About this task
Give back exactly the lines starting at the one with "(2.00 s to 2.20 s)" and ending at the last line of the data below. Pictures are not part of the copy.

Input data

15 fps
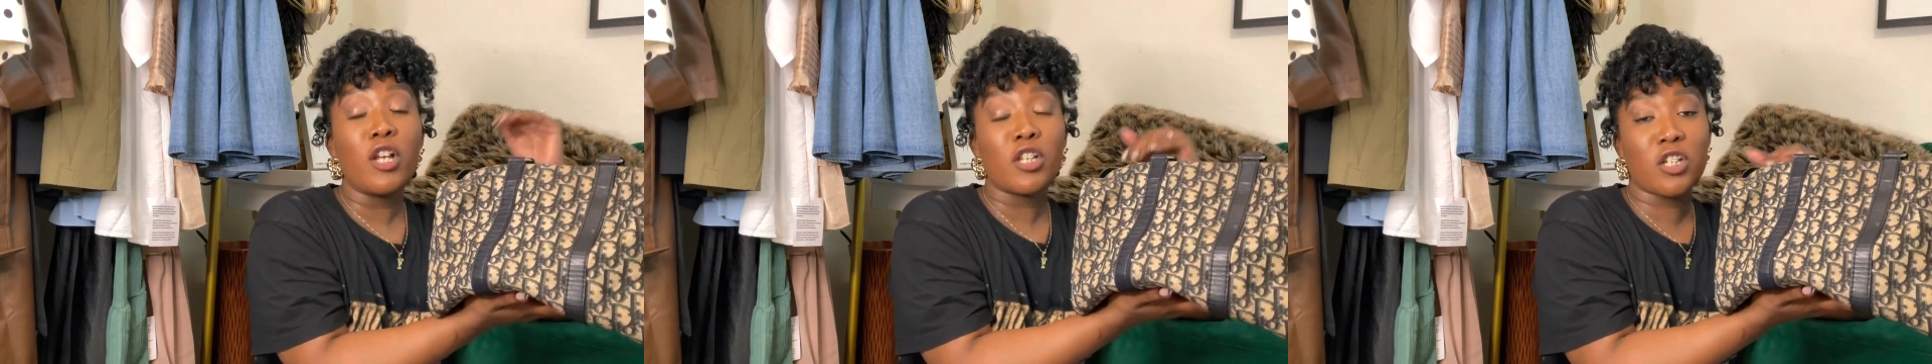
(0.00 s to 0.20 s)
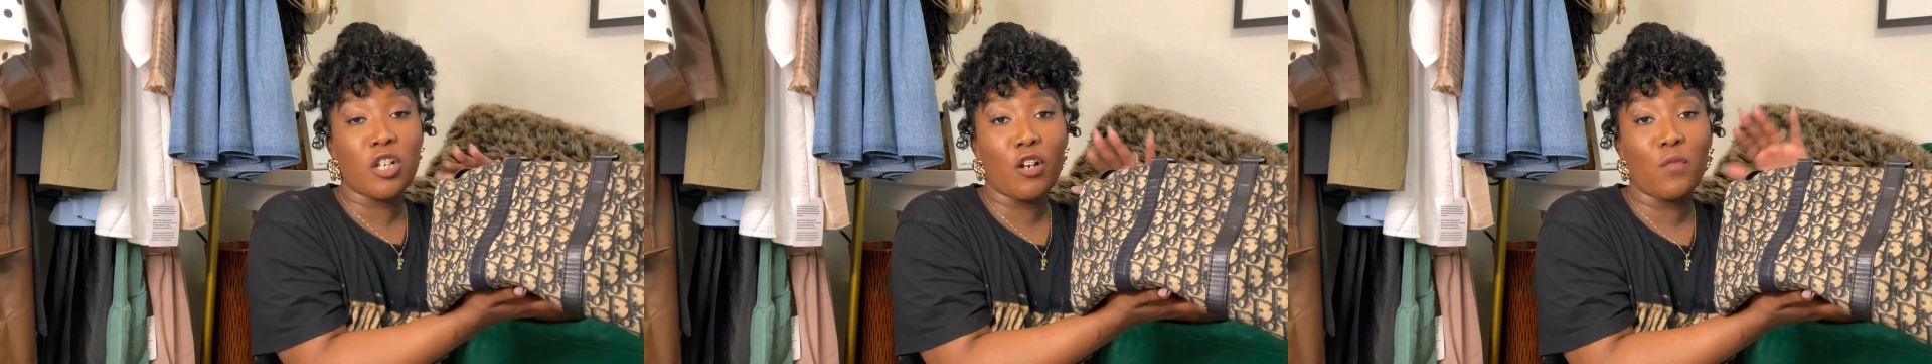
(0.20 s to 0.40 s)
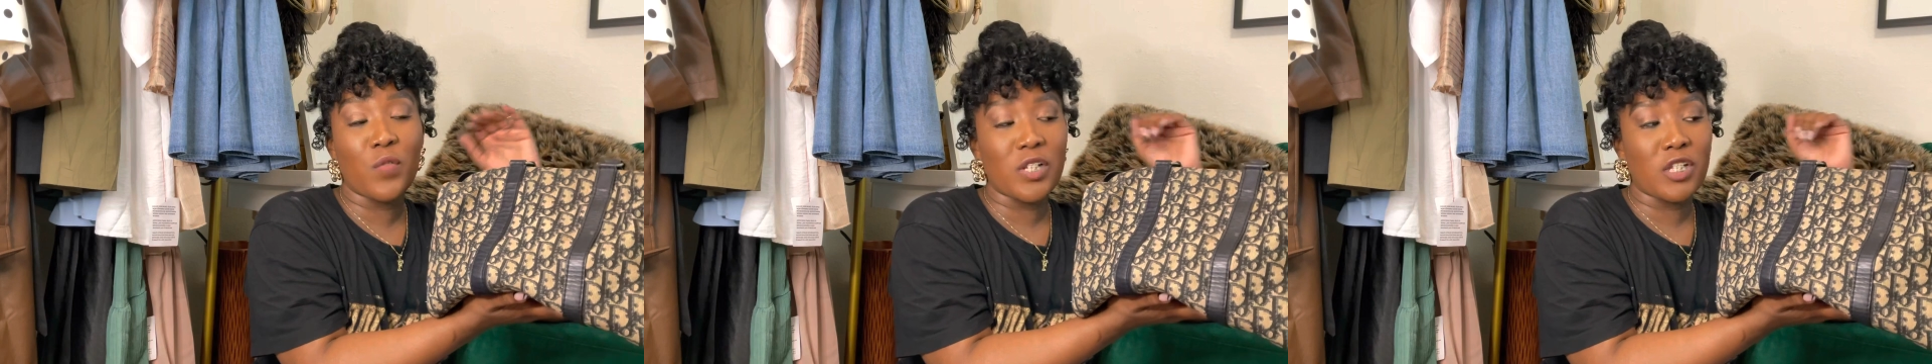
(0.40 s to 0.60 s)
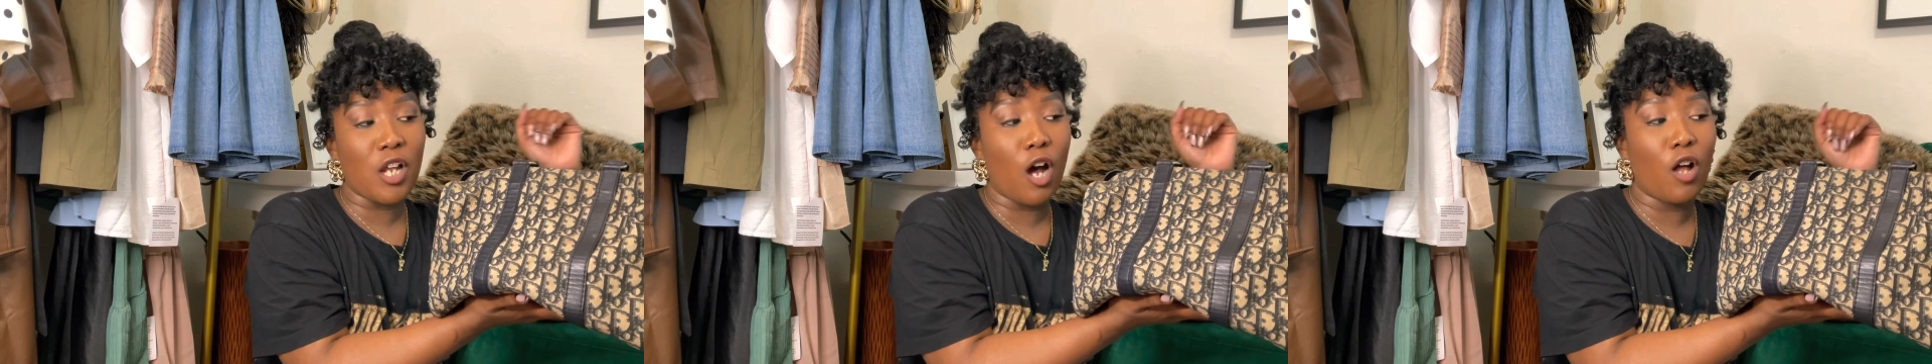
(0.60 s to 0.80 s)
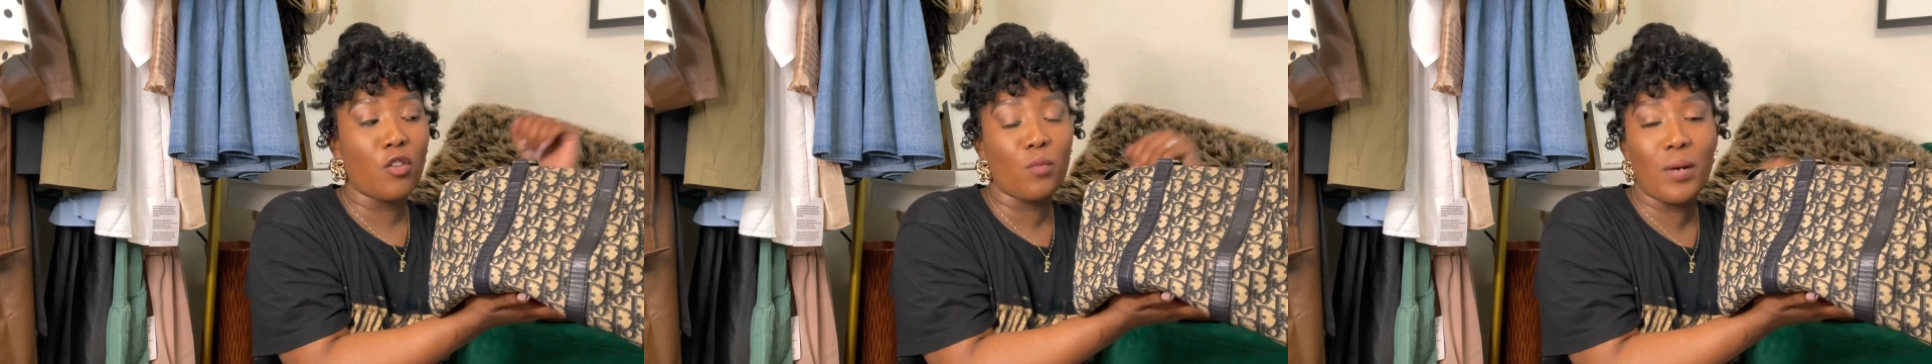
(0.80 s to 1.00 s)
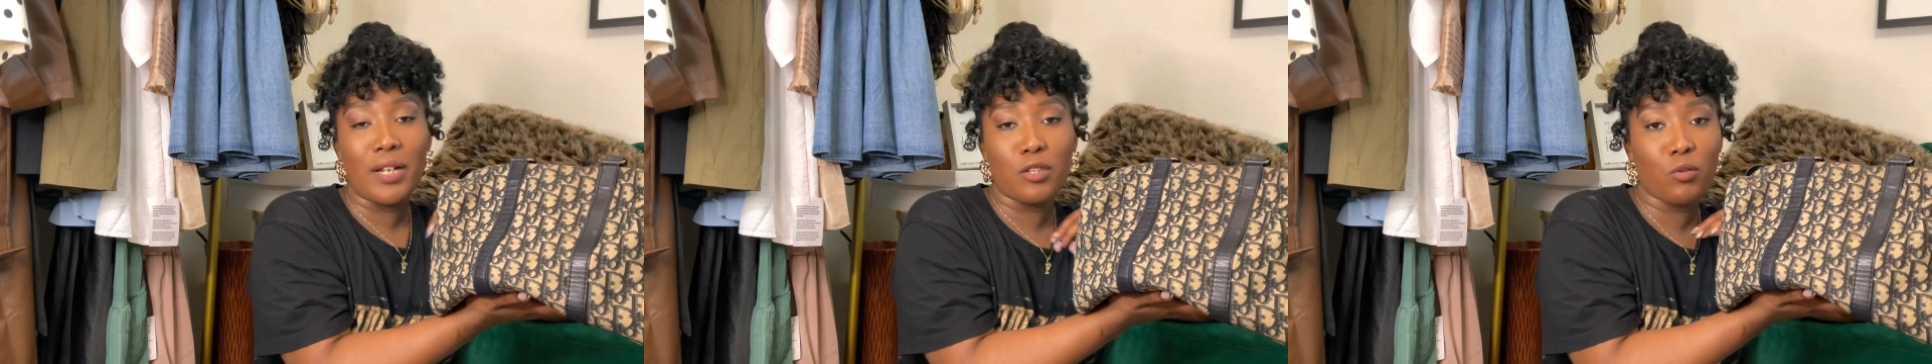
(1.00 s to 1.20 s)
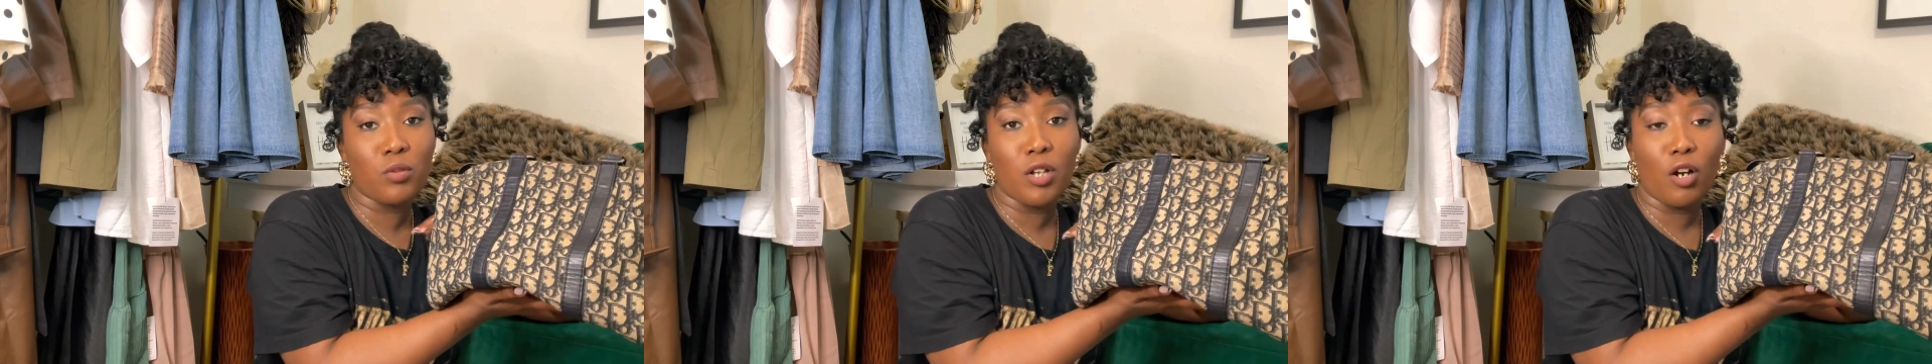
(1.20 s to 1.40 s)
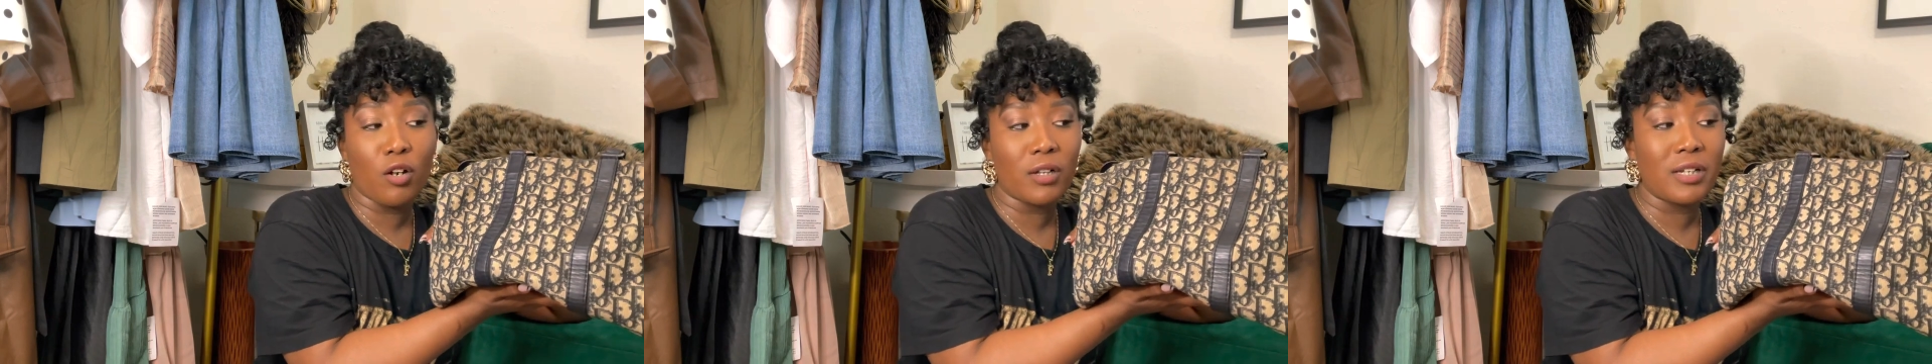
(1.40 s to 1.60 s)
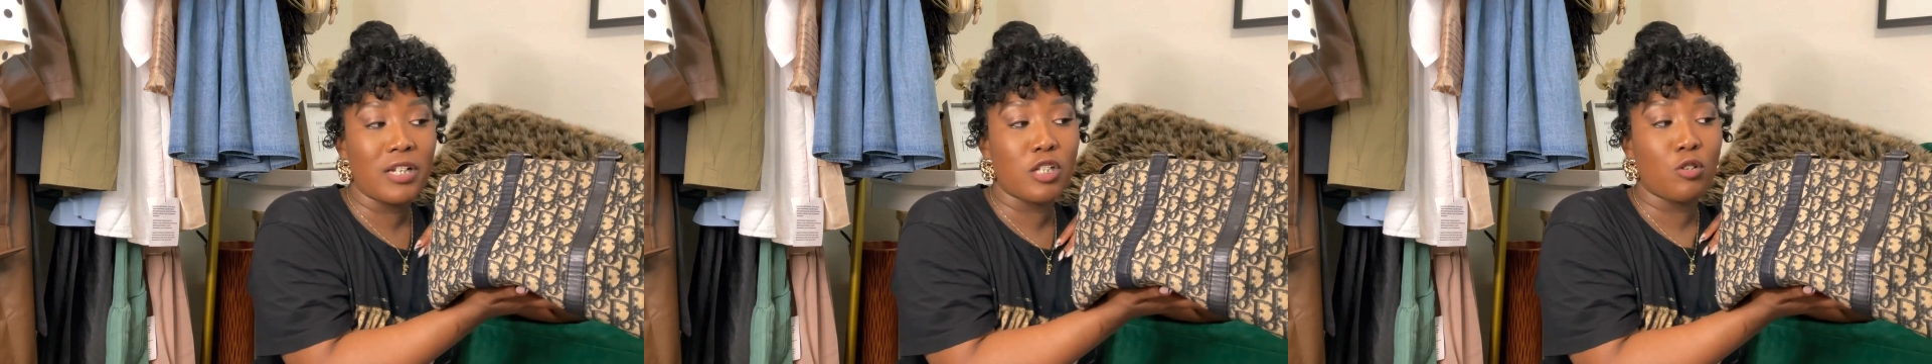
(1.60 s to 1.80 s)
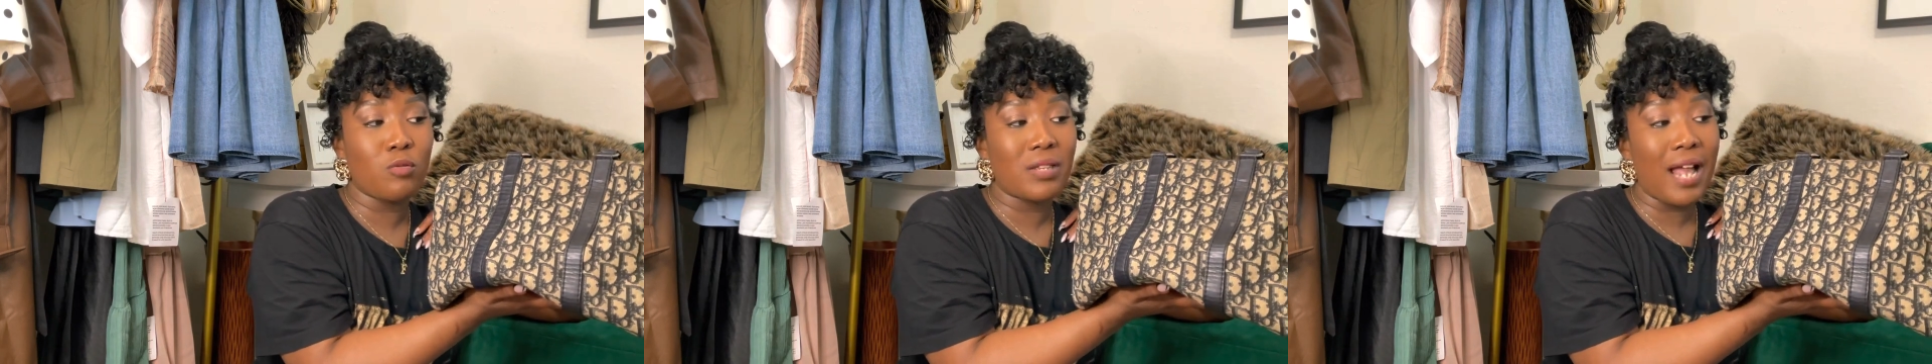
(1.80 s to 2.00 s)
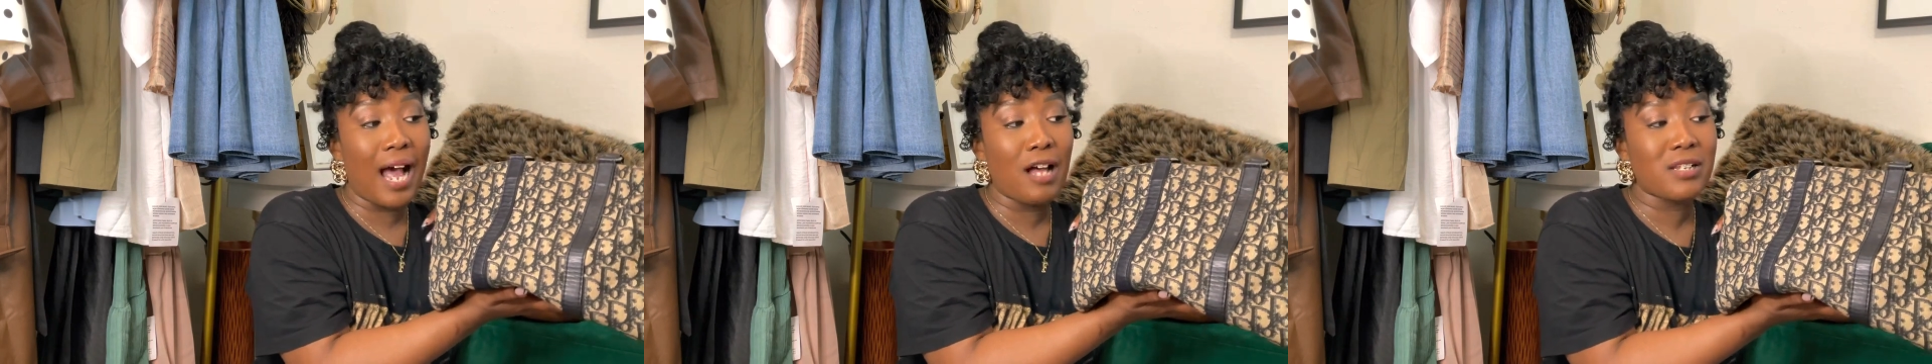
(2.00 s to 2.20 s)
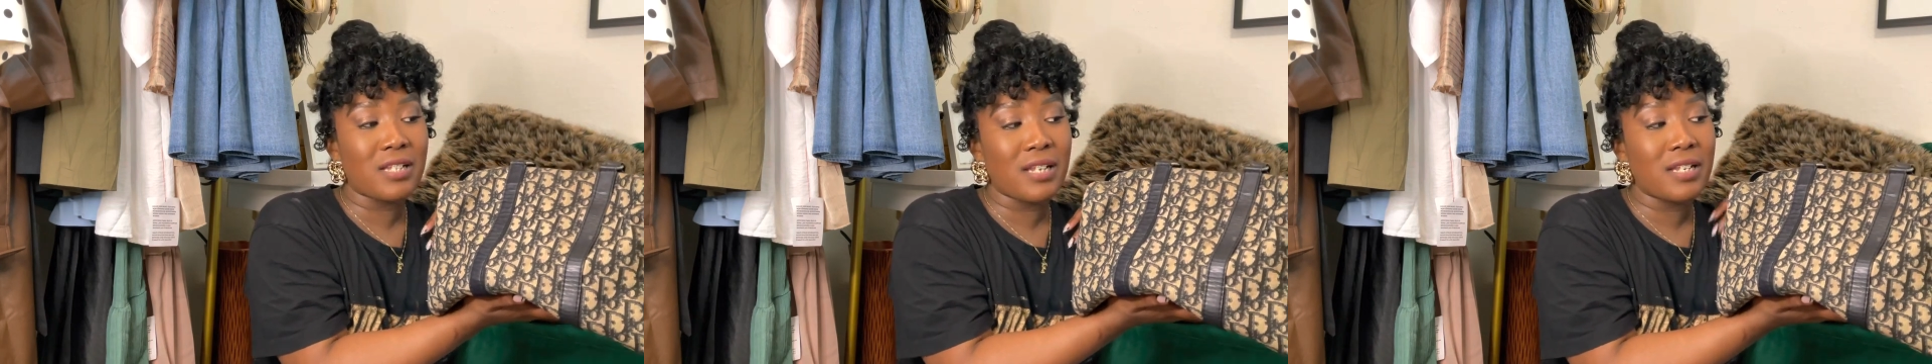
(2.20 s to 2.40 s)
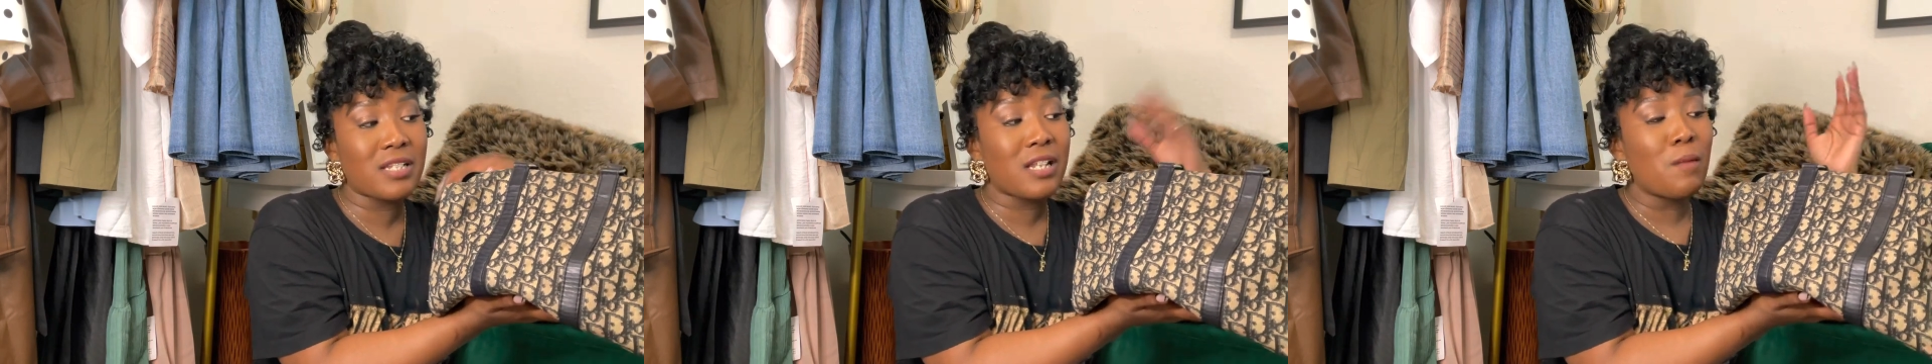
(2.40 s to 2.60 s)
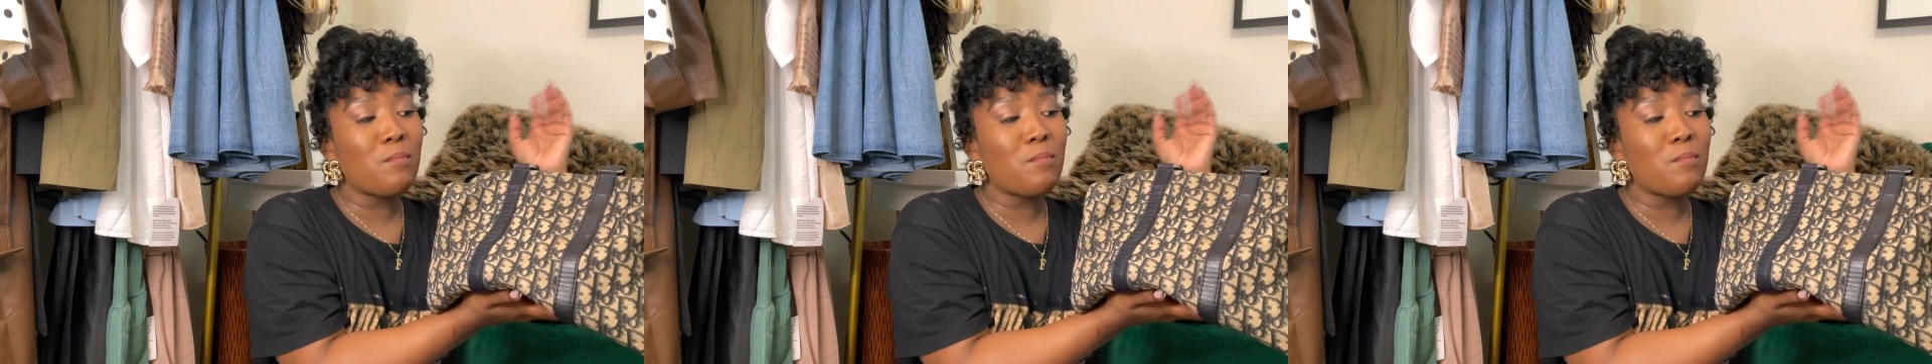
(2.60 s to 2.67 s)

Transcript: surfaced all the way through the early two thousands.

Reply
(2.00 s to 2.20 s)
(2.20 s to 2.40 s)
(2.40 s to 2.60 s)
(2.60 s to 2.67 s)

Transcript: surfaced all the way through the early two thousands.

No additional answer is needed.